Data records below:

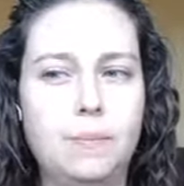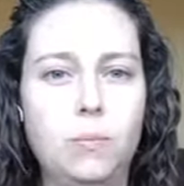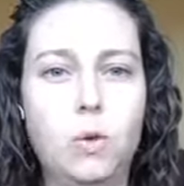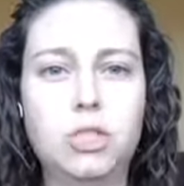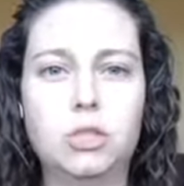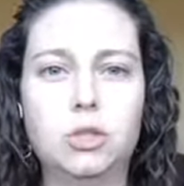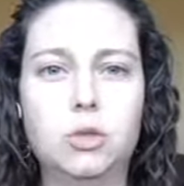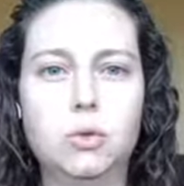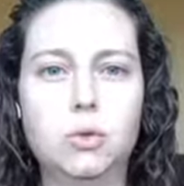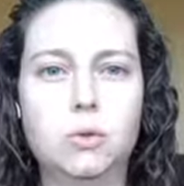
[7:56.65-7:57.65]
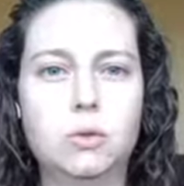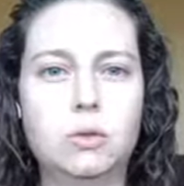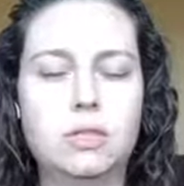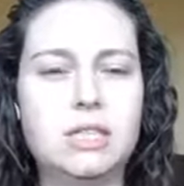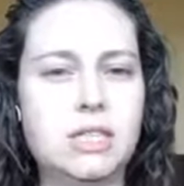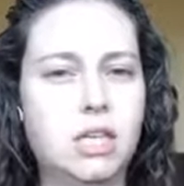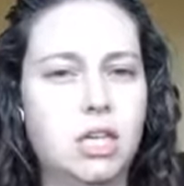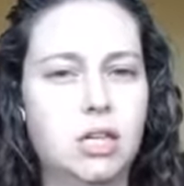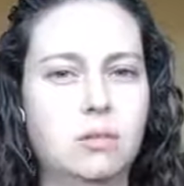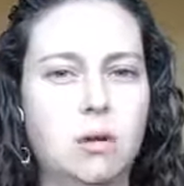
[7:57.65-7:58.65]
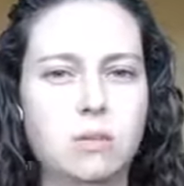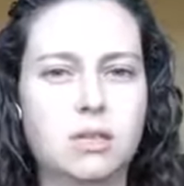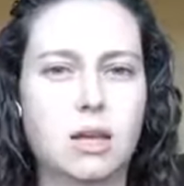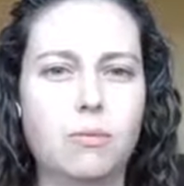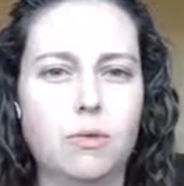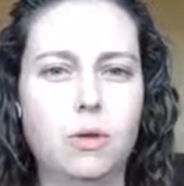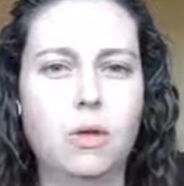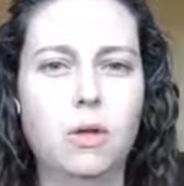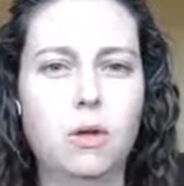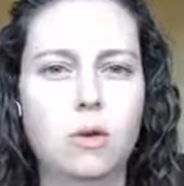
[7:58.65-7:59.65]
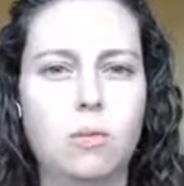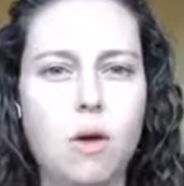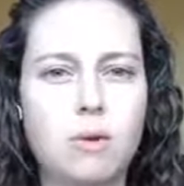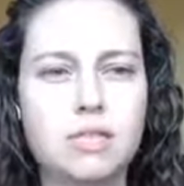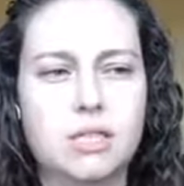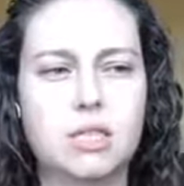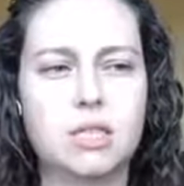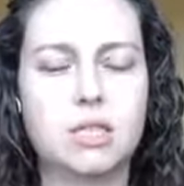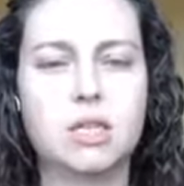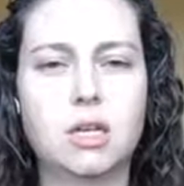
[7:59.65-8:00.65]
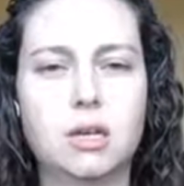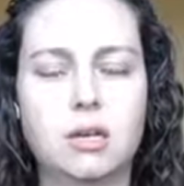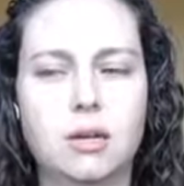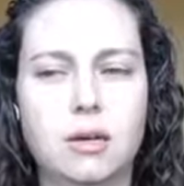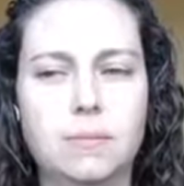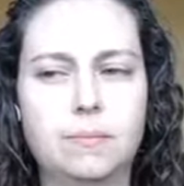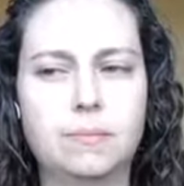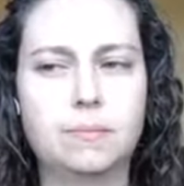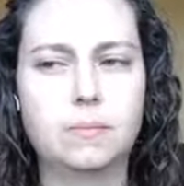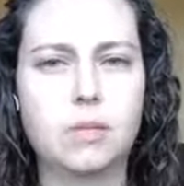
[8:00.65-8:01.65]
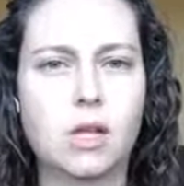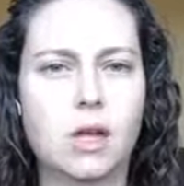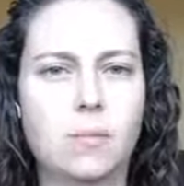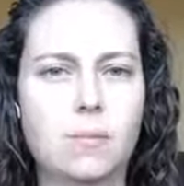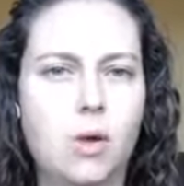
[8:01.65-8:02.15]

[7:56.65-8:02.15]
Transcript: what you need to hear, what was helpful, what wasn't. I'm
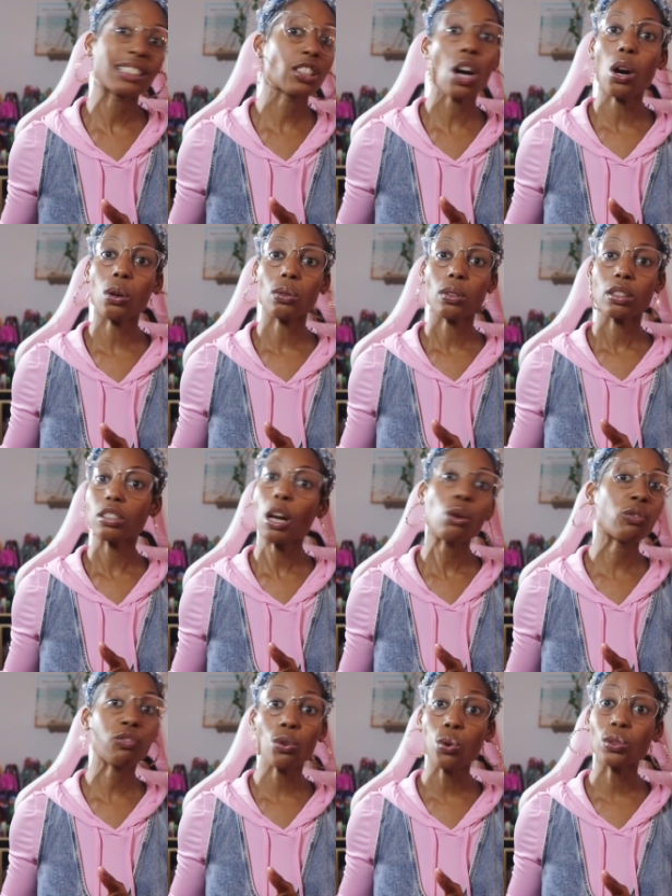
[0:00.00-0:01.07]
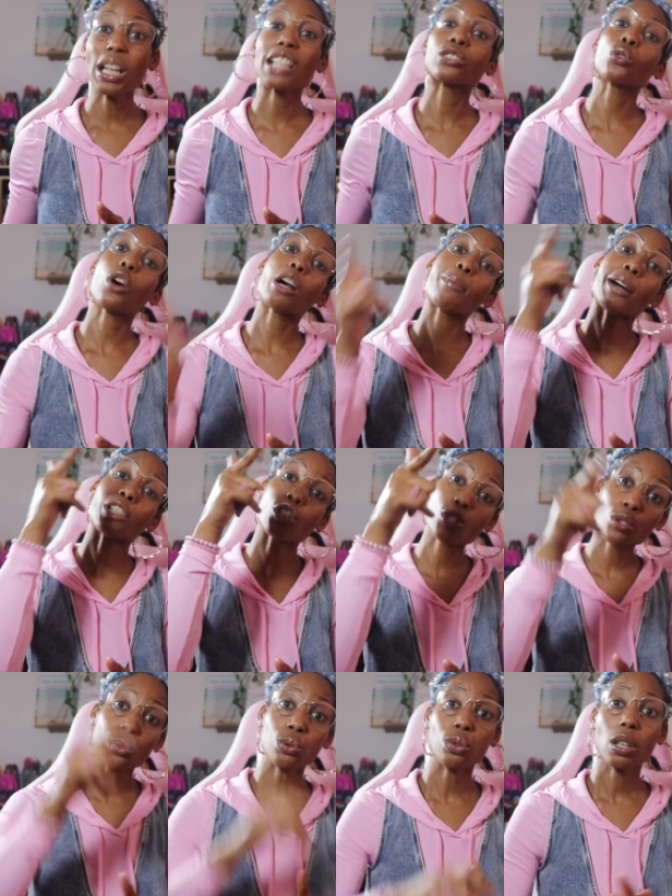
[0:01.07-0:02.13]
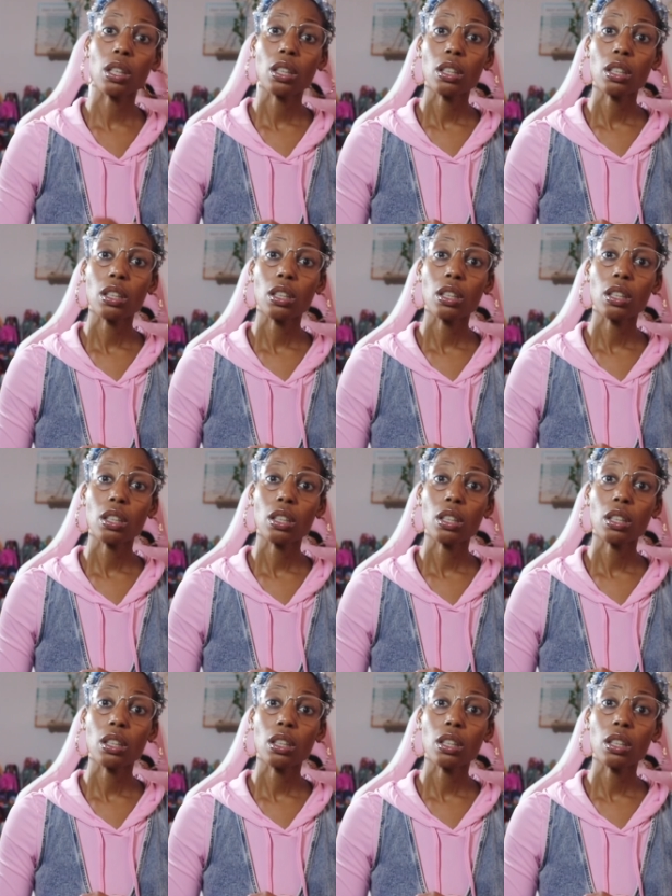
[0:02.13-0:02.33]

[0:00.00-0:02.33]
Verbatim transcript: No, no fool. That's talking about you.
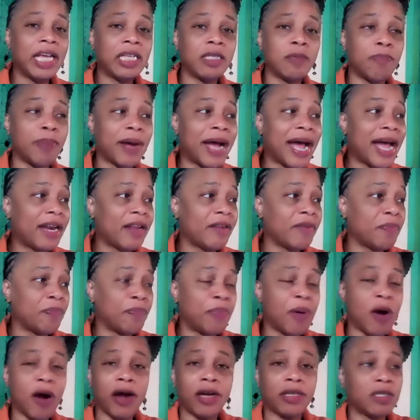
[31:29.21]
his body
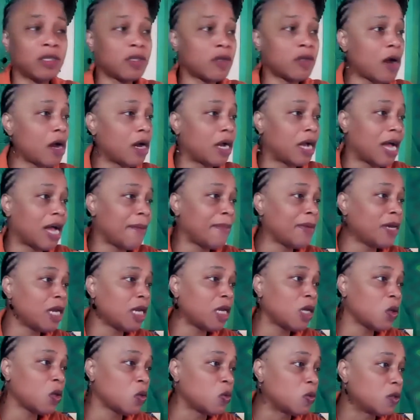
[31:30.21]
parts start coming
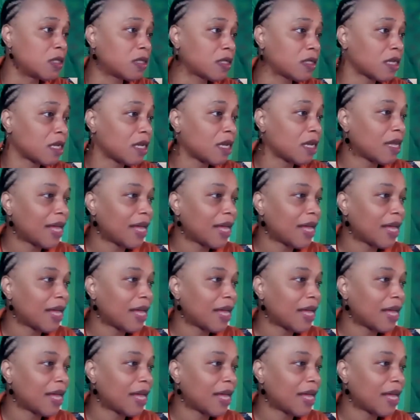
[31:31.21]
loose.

End of Data records.

Give the records above again in full and exactly, but exclude every picture.

▶ _Response area_:
[7:56.65-7:57.65]
[7:57.65-7:58.65]
[7:58.65-7:59.65]
[7:59.65-8:00.65]
[8:00.65-8:01.65]
[8:01.65-8:02.15]

[7:56.65-8:02.15]
Transcript: what you need to hear, what was helpful, what wasn't. I'm
[0:00.00-0:01.07]
[0:01.07-0:02.13]
[0:02.13-0:02.33]

[0:00.00-0:02.33]
Verbatim transcript: No, no fool. That's talking about you.
[31:29.21]
his body
[31:30.21]
parts start coming
[31:31.21]
loose.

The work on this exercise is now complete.